The size of each batch (usually 50-500). With some
experimentation with your custom job, this value can be tuned.
Tuning this value is one of the best ways to achieve optimal
throughput.
This method cannot be called after the job has started.
Parameters:
batchSize - the batch size -- must be 1 or
greater
The number of threads to be used internally by this job to
perform concurrent tasks on batches (usually > 10). With some
experimentation with your custom job and client environment, this
value can be tuned. Tuning this value is one of the best ways to
achieve optimal throughput or to throttle the server resources used
by this job.
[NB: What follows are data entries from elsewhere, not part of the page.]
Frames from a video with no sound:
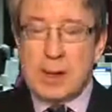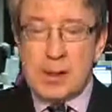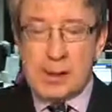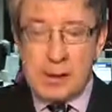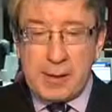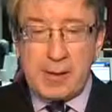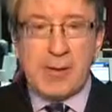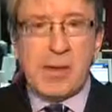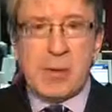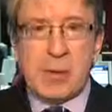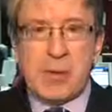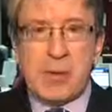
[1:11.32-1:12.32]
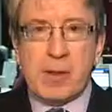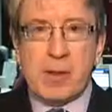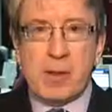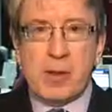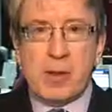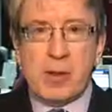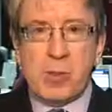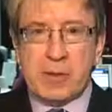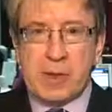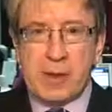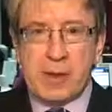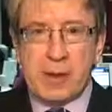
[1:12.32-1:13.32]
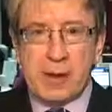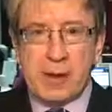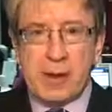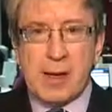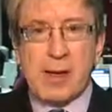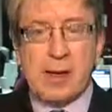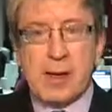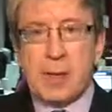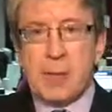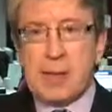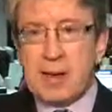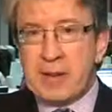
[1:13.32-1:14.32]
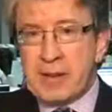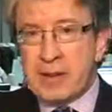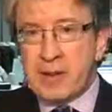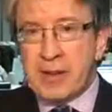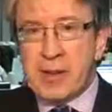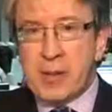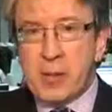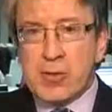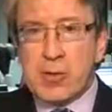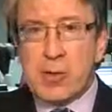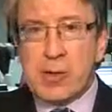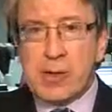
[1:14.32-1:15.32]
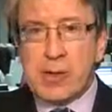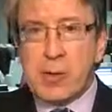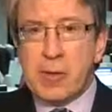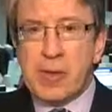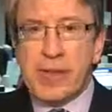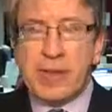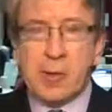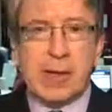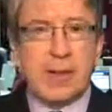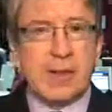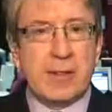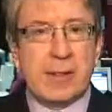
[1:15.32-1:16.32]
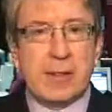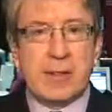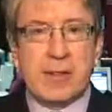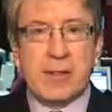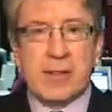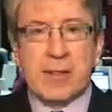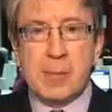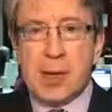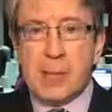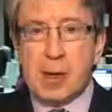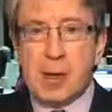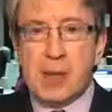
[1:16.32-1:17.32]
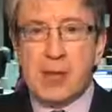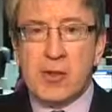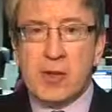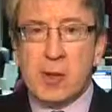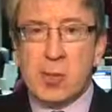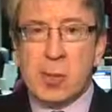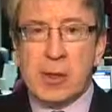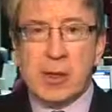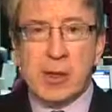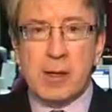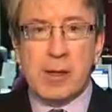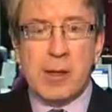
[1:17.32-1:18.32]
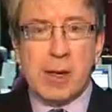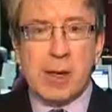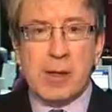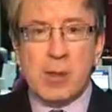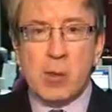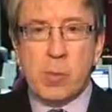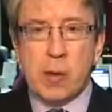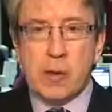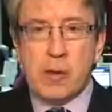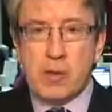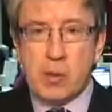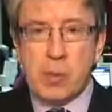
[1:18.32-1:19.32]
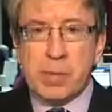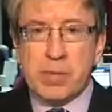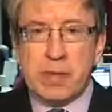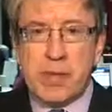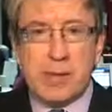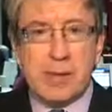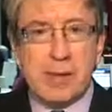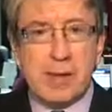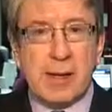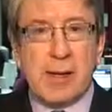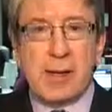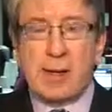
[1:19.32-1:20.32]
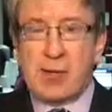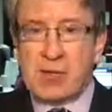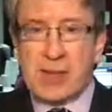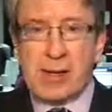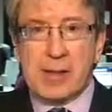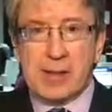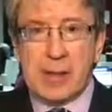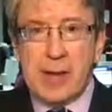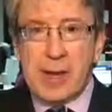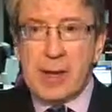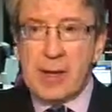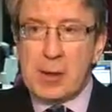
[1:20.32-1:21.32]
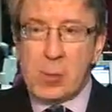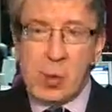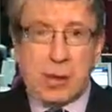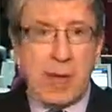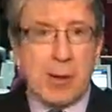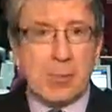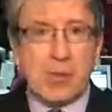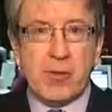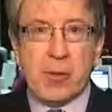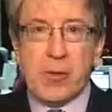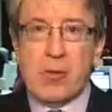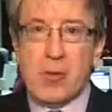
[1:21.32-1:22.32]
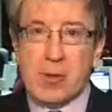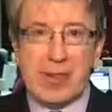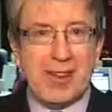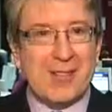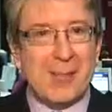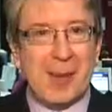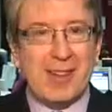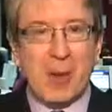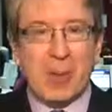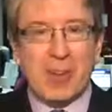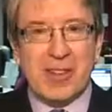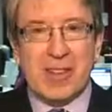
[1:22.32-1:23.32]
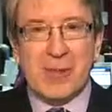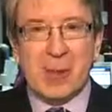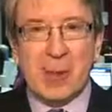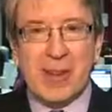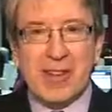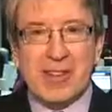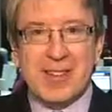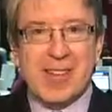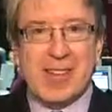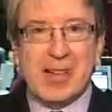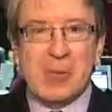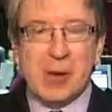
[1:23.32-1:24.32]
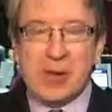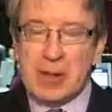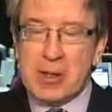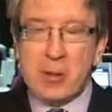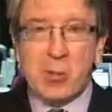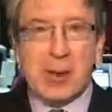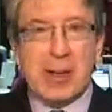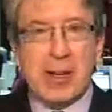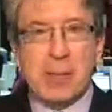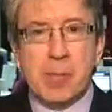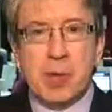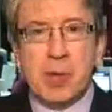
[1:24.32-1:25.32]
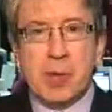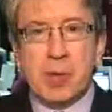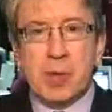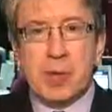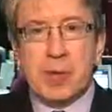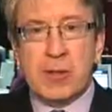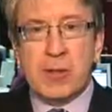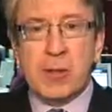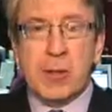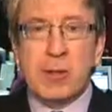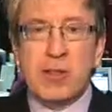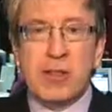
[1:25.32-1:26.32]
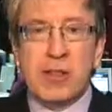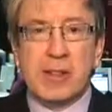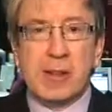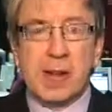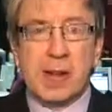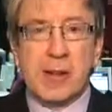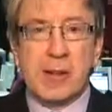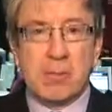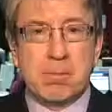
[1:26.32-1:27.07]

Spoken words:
It is still above the 2% target, but it is actually closer to it now than it's been since September last year, when we had a 2.2% rate. What happens from here, we'll obviously have to wait and see whether it goes back up or goes closer to target.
Setting this to 1 does not guarantee that batches will
be processed sequentially because the calling thread will sometimes
also process batches.
Unless otherwise noted by a subclass, this method cannot be
called after the job has started.
Parameters:
threadCount - the number of threads to use in this
Batcher
Updates the ForestConfiguration used by this job
to spread the writes or reads. This can be called mid-job in order
to accommodate for node failures or other changes without requiring
a restart of this job. Ideally, this ForestConfiguration will come
from DataMovementManager.readForestConfig(),
perhaps wrapped by something like FilteredForestConfiguration.
Parameters:
forestConfig - the updated list of forests with
thier hosts, etc.